The most surprising development in our political debate isn't the gaggle of Republican presidential contenders or the ceaseless attacks on Hillary Clinton. What is stunning is the emergence of a populist reform agenda that is driving the debate inside and outside the Democratic Party.
A range of groups and leaders are putting forward a reform agenda of increasing coherence. Today, the Roosevelt Institute will present a report by Nobel laureate Joseph Stiglitz, while New York City Mayor Bill de Blasio is to release a "Progressive Agenda to Combat Income Inequality." These follow the Populism 2015 Platform, released in April by an alliance of grass-roots groups and the Campaign for America's Future. Also in April, the Center for Community Change (CCC) joined with several grass-roots allies to launch Putting Families First: Good Jobs for All.
Sen. Bernie Sanders (Vt.), now contending for the Democratic presidential nomination, released his Economic Agenda for America last December. And while Hillary Clinton has chosen a slow rollout of her agenda, the Center for American Progress published the report of the Commission on Inclusive Prosperity headed by former treasury secretary Larry Summers, widely seen as a marker of where Hillary might move.
Not surprisingly, these offerings differ in analysis, emphasis and specific reforms. But more striking is their scope of consensus.

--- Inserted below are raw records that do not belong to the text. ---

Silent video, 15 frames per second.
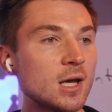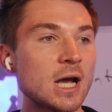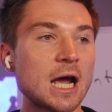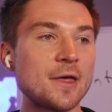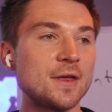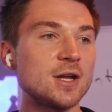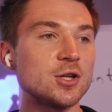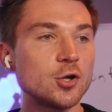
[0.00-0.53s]
and
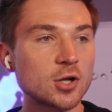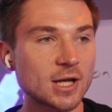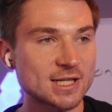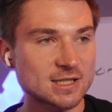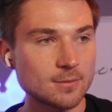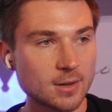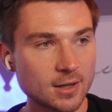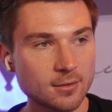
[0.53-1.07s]
then
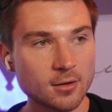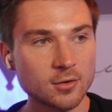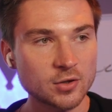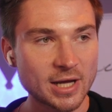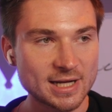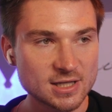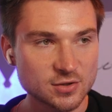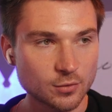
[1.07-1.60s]
utilizing my
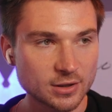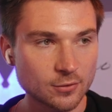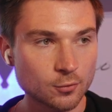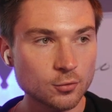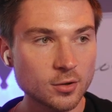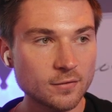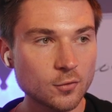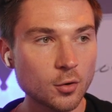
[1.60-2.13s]
80-20
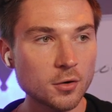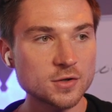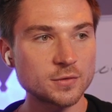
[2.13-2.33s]
rule, of course,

All agree that our extreme inequality is not the inevitable result of globalization or technology. It is the result of policy and power. The rules have been rigged. No one reform offers an answer; broad reforms are needed.

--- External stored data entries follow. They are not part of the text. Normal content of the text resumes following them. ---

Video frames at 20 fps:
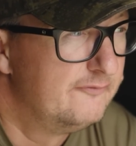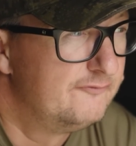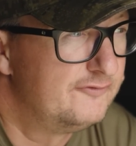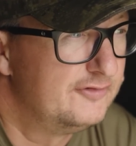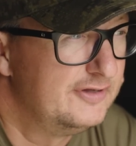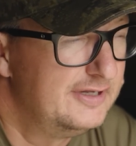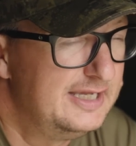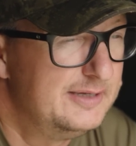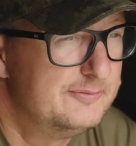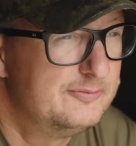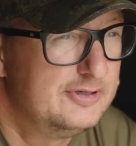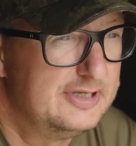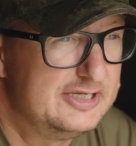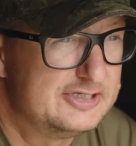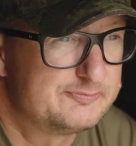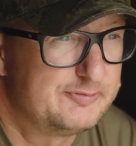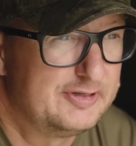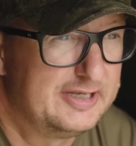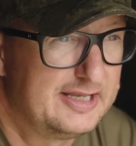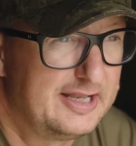for him,
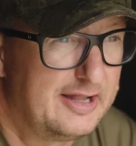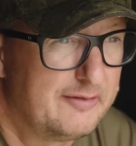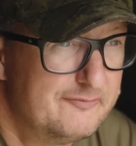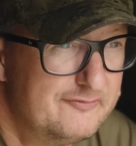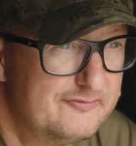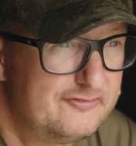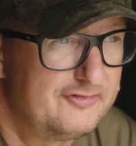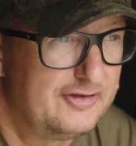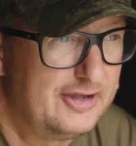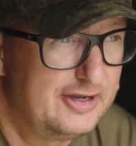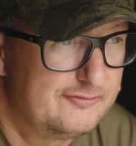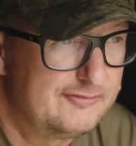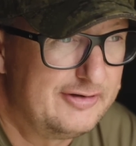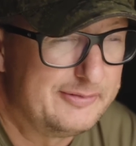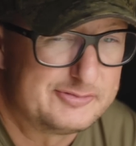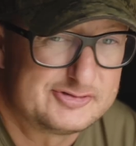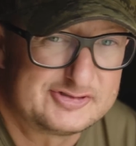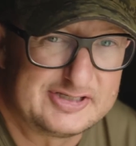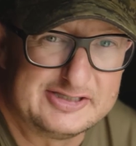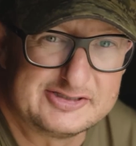it's been an unfair
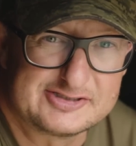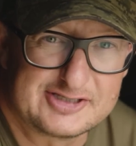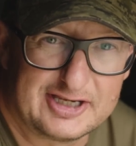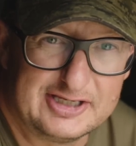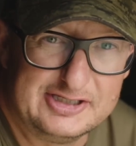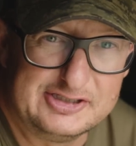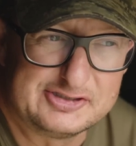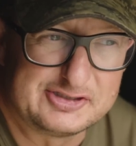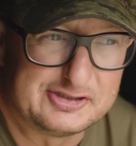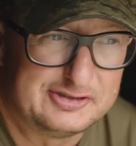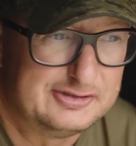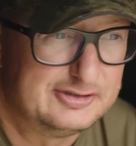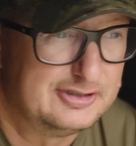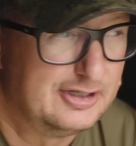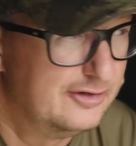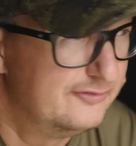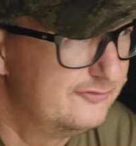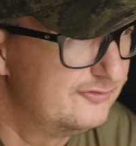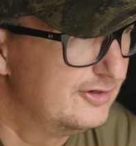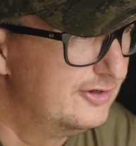representation
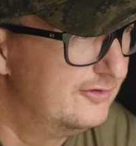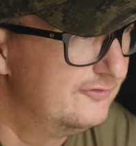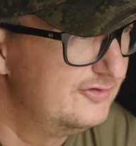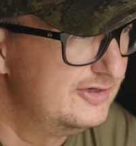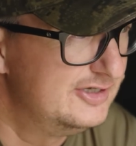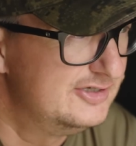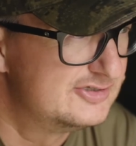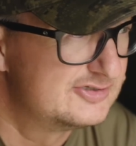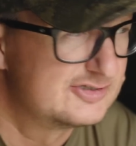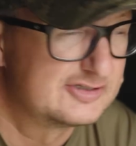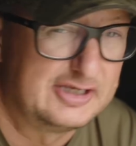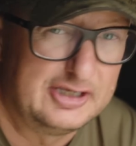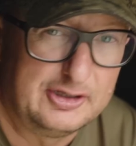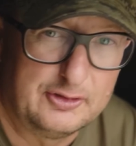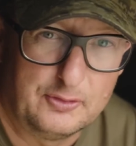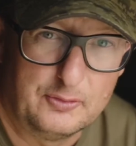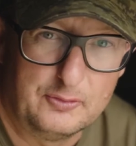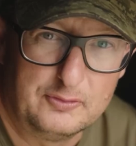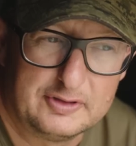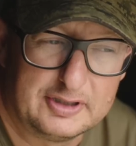of his
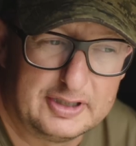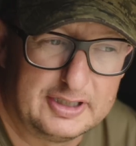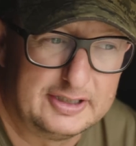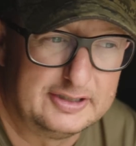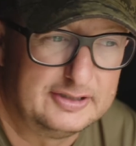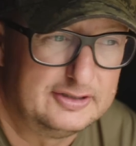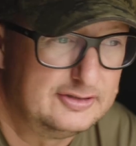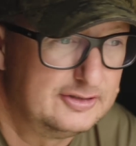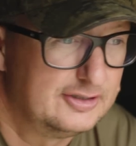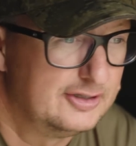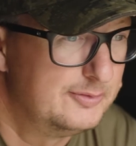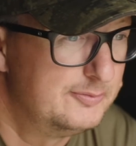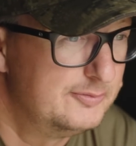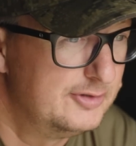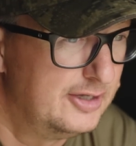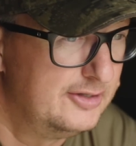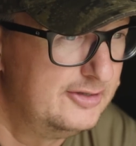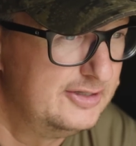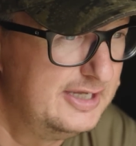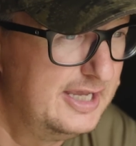skill and
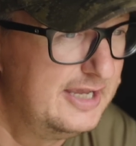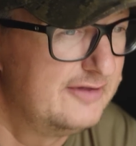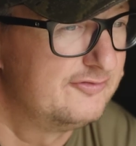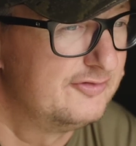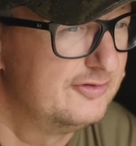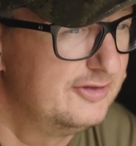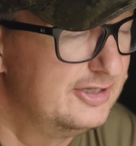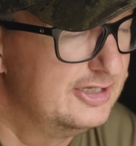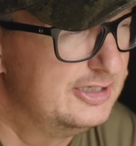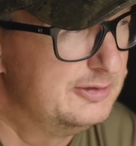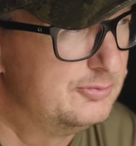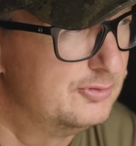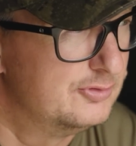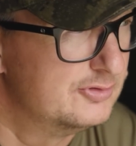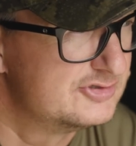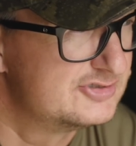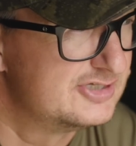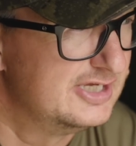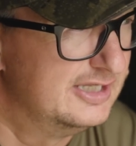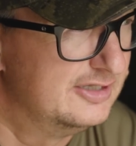the effort that he
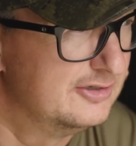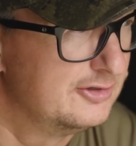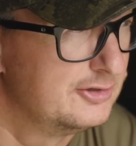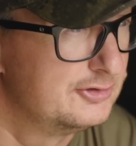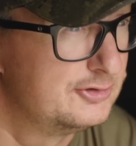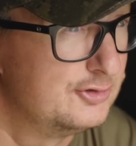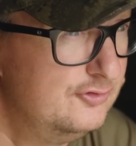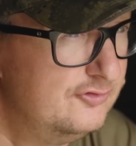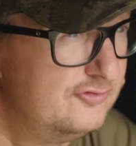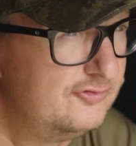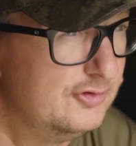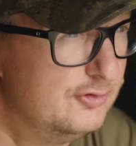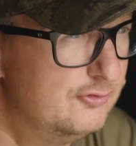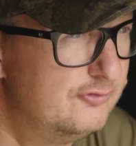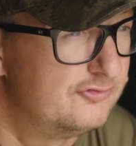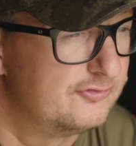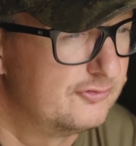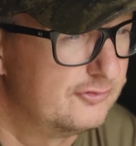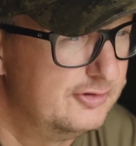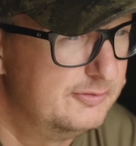puts in, and I do feel
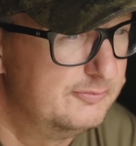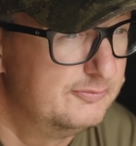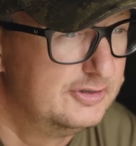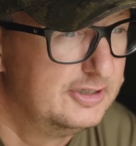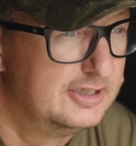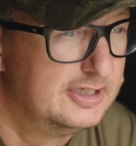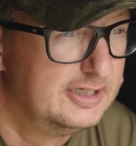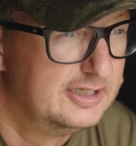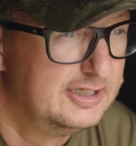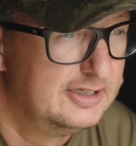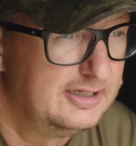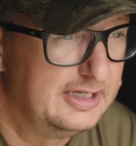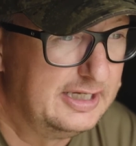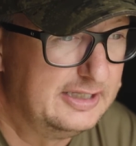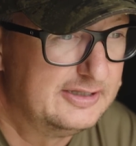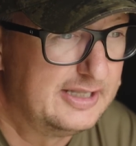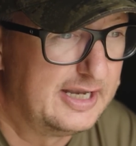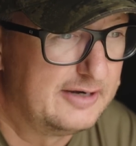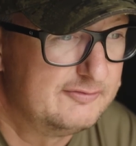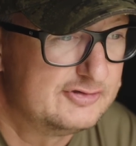for him
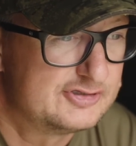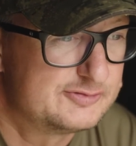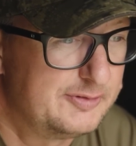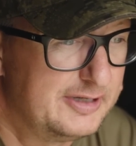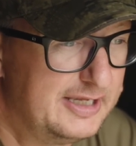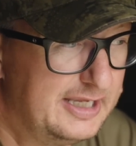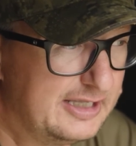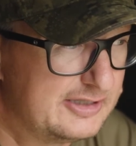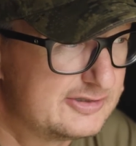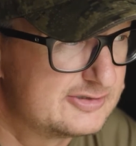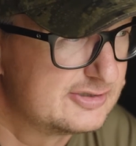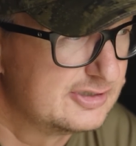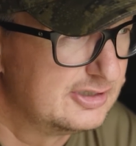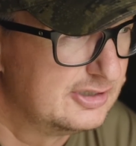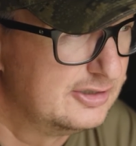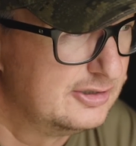in that respect.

All link growth and inequality. As Stiglitz argues, extreme inequality cripples growth, and full employment is vital to reducing inequality.
The central elements of the emerging populist agenda include:
Public Investment to Create Jobs: All share a central strategy -- major, long-term public investment in rebuilding America; modernizing our decrepit roads, sewers and transport; creating good jobs in the process. Sanders, the Populism Platform and the CCC agenda also emphasize meeting the threat posed by climate change, investing in new energy and energy efficiency and capturing a lead in the green industrial revolution. The CCC agenda also pays needed attention to giving investment priority to the "poorest communities."
Progressive Tax Reform: All call for raising taxes on the rich and the corporations not out of envy but to provide the resources for needed public investment.
Predistribution: Each agenda seeks to ensure that the rewards of growth are widely shared, by empowering workers to gain their fair share. That includes lifting the floor -- raising the minimum wage, guaranteeing paid sick and vacation days and family leave, funding child care, cracking down on wage theft, enforcing pay equity for women, revising overtime laws and more.
Most of the plans also emphasize empowering workers to organize and bargain collectively, arguing that the assault on unions has tilted the scales against workers. Both Sanders and the CAP committee also call for subsidizing worker-owned companies and cooperatives and for various forms of profit-sharing.
The Populism Platform, CCC agenda and CAP committee all call for redressing discrimination, including an end to mass incarceration and reform of our biased criminal justice system, comprehensive immigration reform, and pay equity and support for women. ("The Progressive Agenda" may soon include additional planks on debt-free college, expanding Social Security and criminal justice reform.)
Finally, all would curb the excesses at the top, cracking down on perverse CEO compensation schemes that give executives incentives to cash out their own companies.
Trade and Wall Street: Other than the more focused CCC agenda, all challenge the entrenched structures that fuel inequality, expressing opposition to current trade policies, and calling for curbing Wall Street excesses. Most would break up the big banks (with Summers an exception to that).
The Basics in Education: Most challenge the limits of our punitive education debate, focusing instead on basic investments in education: universal pre-K, investments in public education and various roads to debt-free public college.
Expand Shared Security: Most support expanding Social Security benefits. Sanders and Stiglitz emphasize Medicare for all. The CAP report calls for a new automatic program to provide jobs for the young in times of high unemployment.
Some differences are worth noting. Only the Populism 2015 document puts foreign policy on the economic agenda, though it is hard to imagine rebuilding America if we continue to squander lives and treasure in misbegotten military adventures abroad.
Similarly, only Sanders, Stiglitz and Populism 2015 include the need to curb big money in our politics and crack down on corruption. Clearly these rules have been rigged by the few to favor the few. This system stays in place because it works for them. No reforms are possible without curbing our corrupted politics.
These bold reforms are now gaining traction among Democrats. Clearly, Sanders will be a full-throated champion. Former Maryland governor Martin O'Malley (D) and former senator Jim Webb (D-Va.) have adopted more populist positions as they consider entering the race. Even Hillary Clinton has already shown a willingness to go beyond the limits of her husband's policies, while calling for bold immigration and criminal justice reforms. The money primary -- in Clinton's case, the process of raising more than $1 billion for her campaign -- puts a limit on any candidate's populist temptations. But, as Hillary is discovering in the debate over the president's trade policies, every Democrat will have to deal with an activist base that is generating an increasingly fierce reform current. And that current is likely to help mold public opinion as we head into 2016.